We want to create a list of recommendations according to the following schema:  

|            | _Same Tone_             | _Diff Tone_           |
|------------|-----------------------|----------------------|
| **_Same Word Choice_** | Yes                   | ML Result(Tone, Word Choice) |
| **_Diff Word Choice_** | ML Result(Tone , Word Choice)  | No                   |

After running the above algorithms and choosing the algorithm that best classifies using our testing process, we'll have the following list of classification results:

```python
ml_result = [Results from Best Performing ML Algorithm]
```
With each element in the list containing the following tuple:

(User Review, User Rating, Classified Restaurant Rating, Classified Restaurant)

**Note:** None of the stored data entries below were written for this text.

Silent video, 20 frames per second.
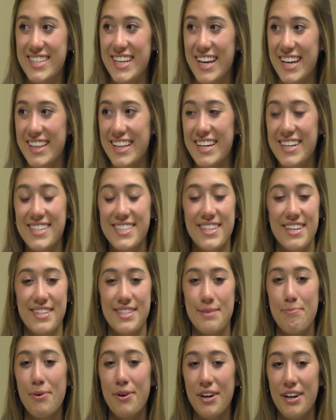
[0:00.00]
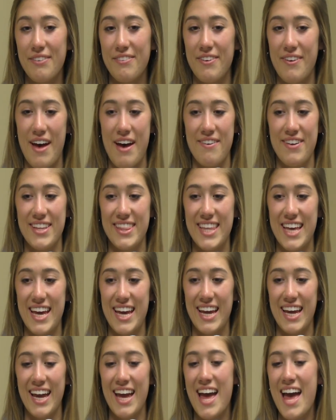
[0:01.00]
Like, they're so supportive of
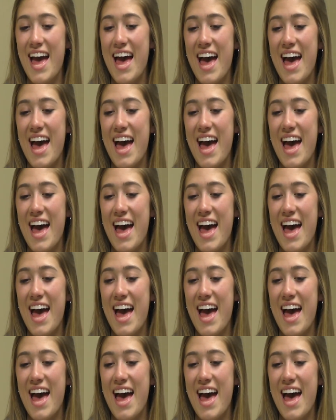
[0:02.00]
everything,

We create the following lists from our ML results:

```python
good_results = [tup or tup in ml_result if abs(tup[1] - tup[2]) <= 1 & tup[1] >= 4]
restaurants = [tup[3] for tup in good_results]
```
We run the following process to populate a top 5 recommendation list:

```python
from collections import Counter
restaurant_counter = Counter(restaurants)
try:
    recommendation_list = restaurant_counter.most_common(5)
except:
    recommendation_list = restaurant_counter.most_common()
```
The elements in recommendation_list will list the most commonly classified restaurants, based on the users review, in descending order. So the first element in recommendation_list will be the top recommendation, the second will be the second recommendation, etc.